Two close-to-production mass storage facilities are now complementing the Energy Lab 2.0 of Karlsruhe Institute of Technology (KIT). The scientists are testing optimized control by a new lithium-ion storage system for short-term grid stabilization and a new redox-flow storage system for longer storage terms.
In case of an increasingly decentralized and fluctuating energy production from renewable sources, building of storage capacities for grid stabilization is a central challenge. With the close-to-production prototypes of two energy storage systems, including an optimized control system, KIT is now demonstrating two standard solutions. Within its Energy Lab 2.0, a large-scale energy research infrastructure at KIT, a new lithium-ion storage system and a new redox-flow storage system have been taken into operation. “We will demonstrate the interaction of the new energy storage systems with other grid components in close-to-practice operation,” says Professor Roland Dittmeyer, scientific coordinator of the Energy Lab 2.0. “Our development work is aiming for low-cost, but efficient mass storage facilities for the future energy system.”
Dynamic: Lithium-ion Battery Storage System in the Energy Lab 2.0
Lithium-ion storage systems are particularly suited for short-term dynamic power supply. Already now, they significantly contribute to grid stability. However, battery storage systems based on lithium-ion technology are associated with high costs. Apart from investment costs, also operation costs play an important role. With the new lithium-ion mass storage system of the Energy Lab 2.0, KIT has implemented a solution with very low operation and maintenance costs.
The new storage system supplies a total of 1.5 MWh usable energy at up to 800 kW electric power. “Thanks to the novel system structure, costs are reduced considerably,” says Project Head Michael Mast from the Battery Technical Center of KIT, where the energy storage system was developed. “In particular, we have optimized cooling and enhanced the efficiency of the energy management system. Based on a detailed characterization of the lithium-ion cells used, we can operate the batteries gently, which increases their service life and further reduces total costs.” Apart from cooling water from ground probes, also the concrete shell is used for passive cooling. By partial lowering into the ground, the space needed for the battery storage system is minimized. Development focused on efficiency as well as on the safety of the lithium-ion storage system. An attractive design and low noise emission enhance acceptance as district storage systems in residential areas.
Scalable: Redox-flow Battery Storage System in the Energy Lab 2.0
Apart from frequency stabilization, the future energy system will also need solutions for medium- and longer-term energy storage, e.g. for using solar energy during the night or for the intermediate storage of excessive wind energy until use on days without wind.
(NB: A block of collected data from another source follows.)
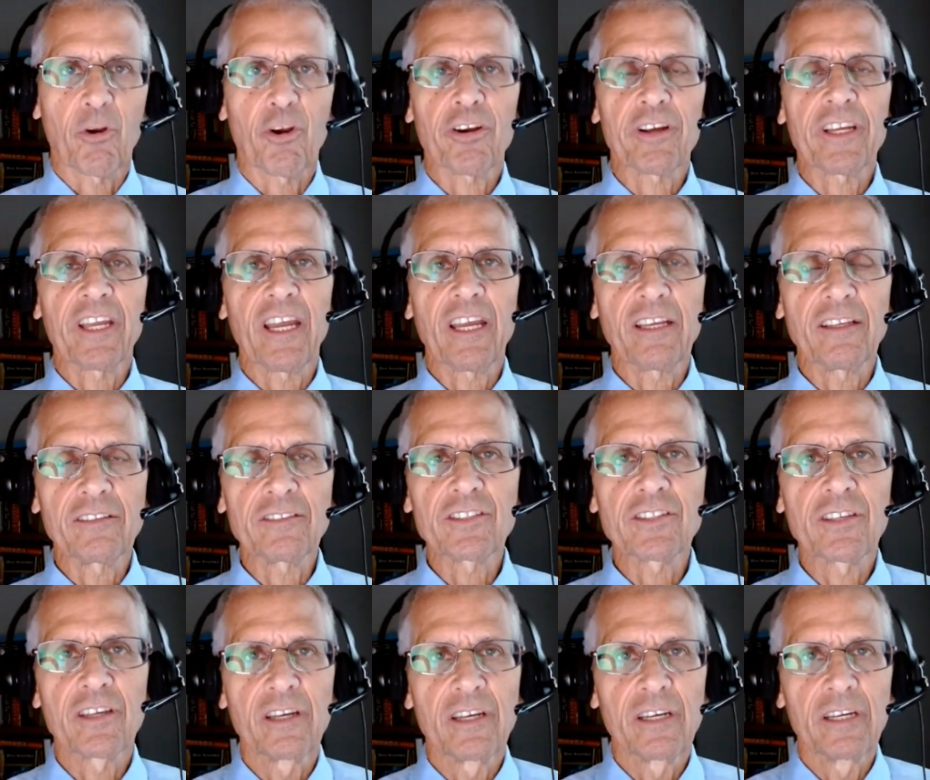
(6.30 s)
from
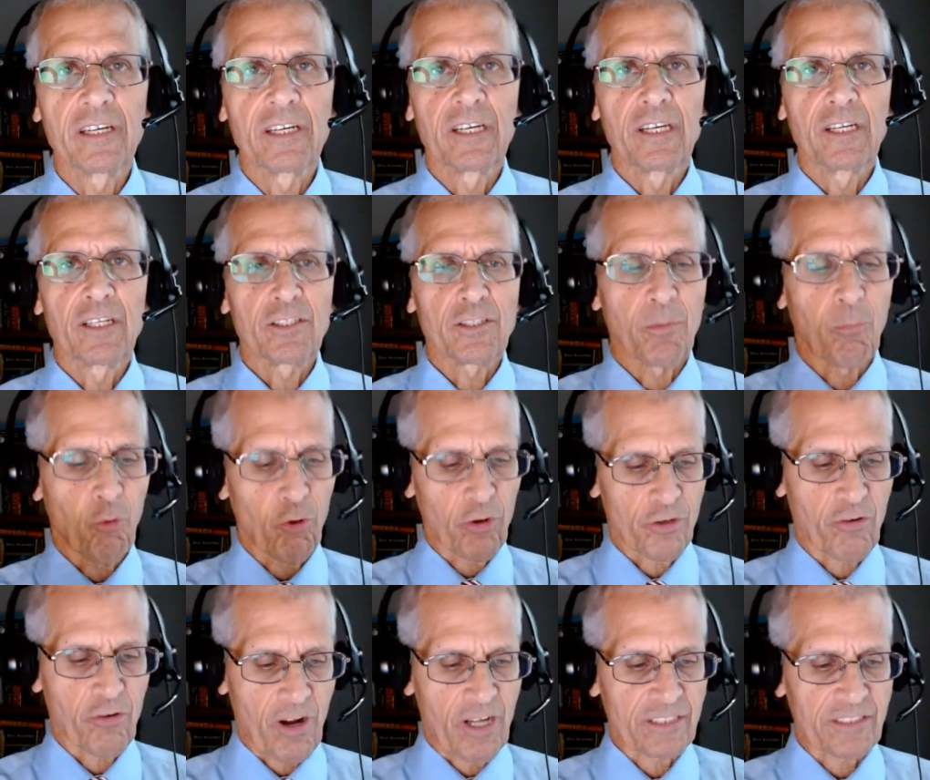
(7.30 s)
hurricanes to
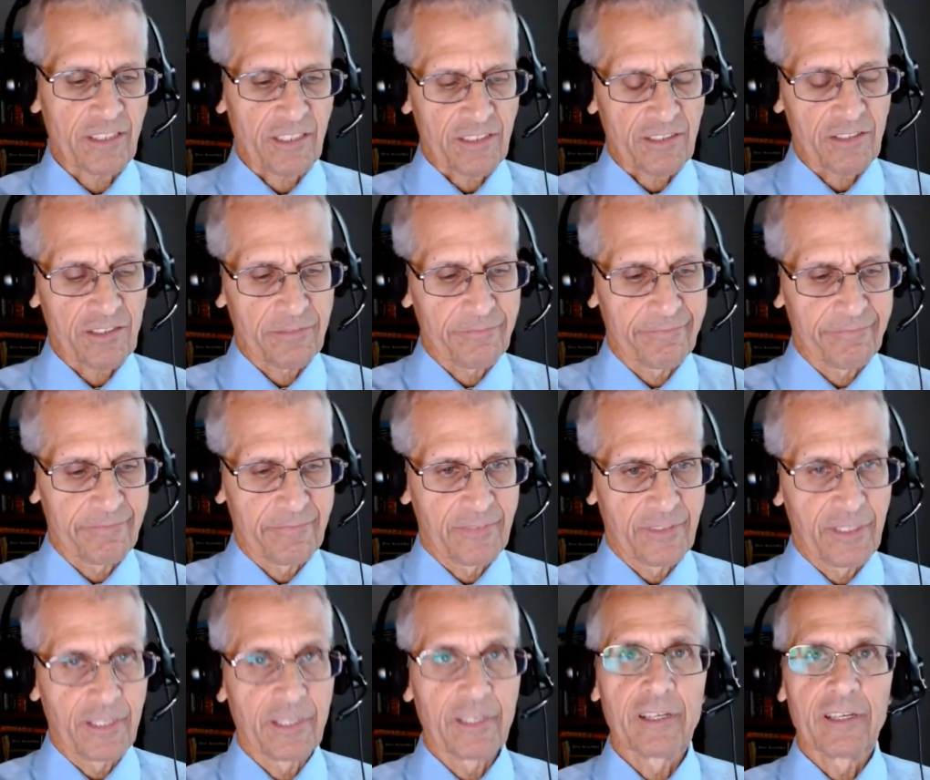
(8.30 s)
border crossings.
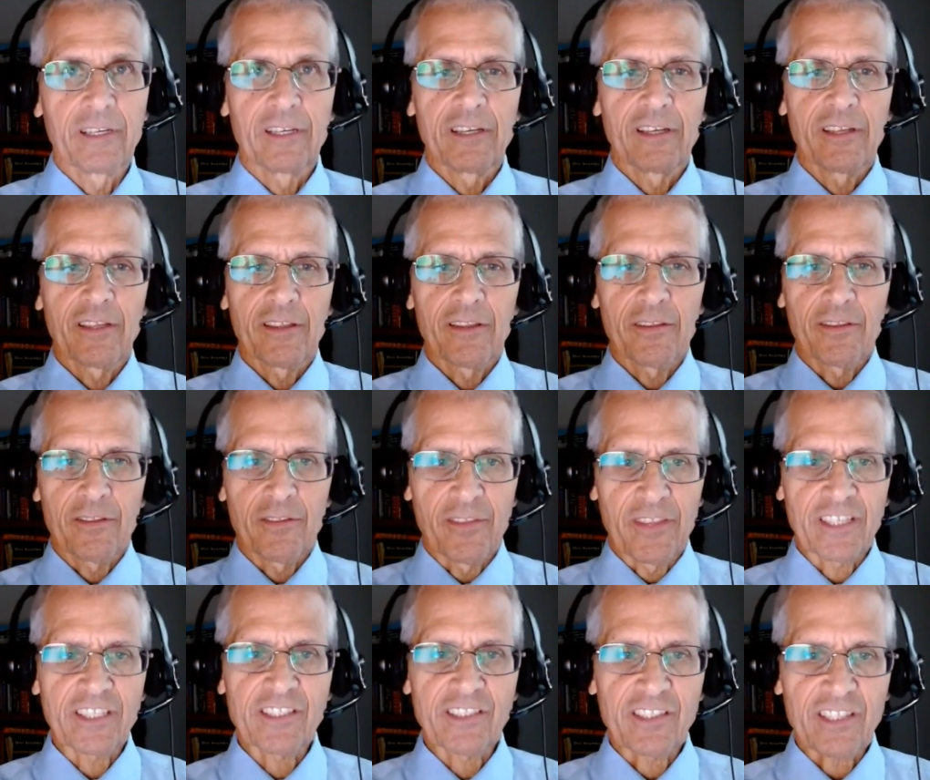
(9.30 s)

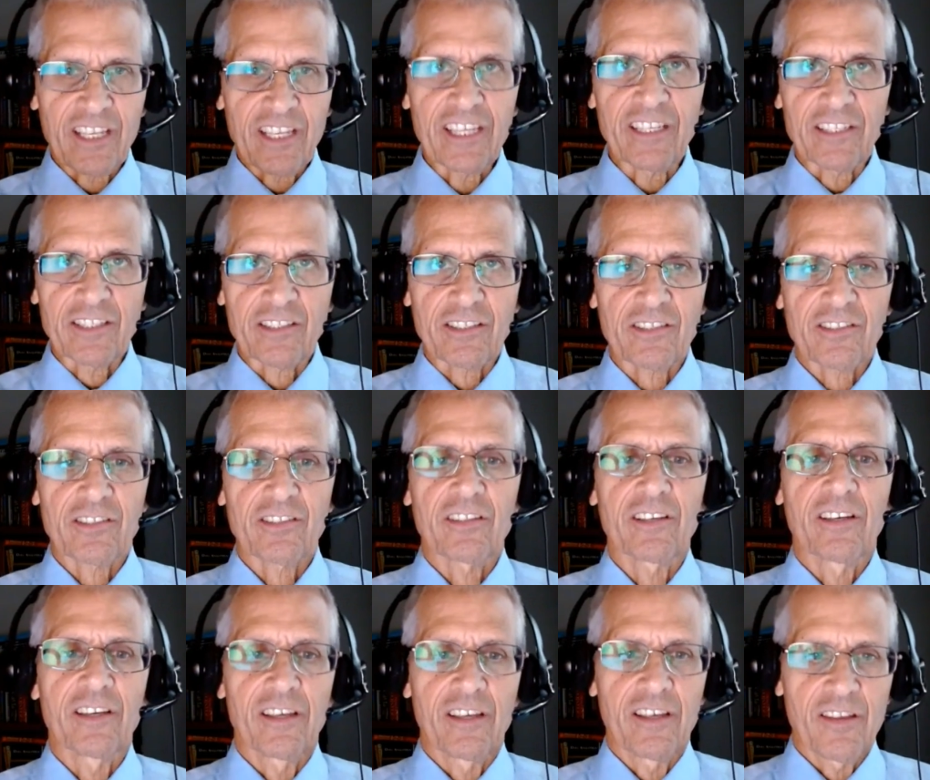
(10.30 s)
This
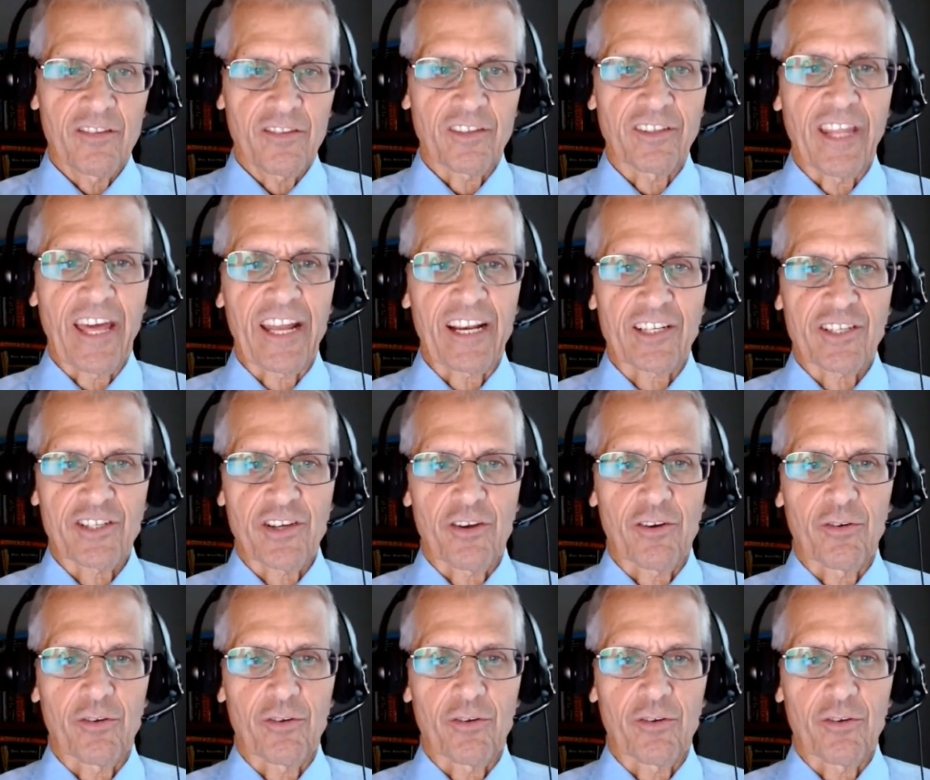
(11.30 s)
is the Data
Redox-flow batteries are suited for these purposes. They store the electric energy in liquid chemical compounds mostly based on vanadium oxides. While lithium-ion storage systems can supply balancing energy within fractions of a second, redox-flow storage systems are less dynamic, as mechanical pumping systems are applied. When used properly, however, redox-flow storage systems have major advantages. Storage capacity and power can be scaled nearly randomly and independently of each other. Moreover, the redox-flow battery is unburnable.
In the Energy Lab 2.0, a vanadium redox-flow battery storage system of 0.8 MWh energy and 200 kW power was installed. Through higher-level control, it can be combined with the lithium-ion storage system to a hybrid storage system. Work is aimed at finding a solution that combines the advantages of both technologies. Another reason for researchers to further develop the interaction of both storage technologies is the use of various resources when producing the storage media. In this way, supply bottlenecks can be prevented.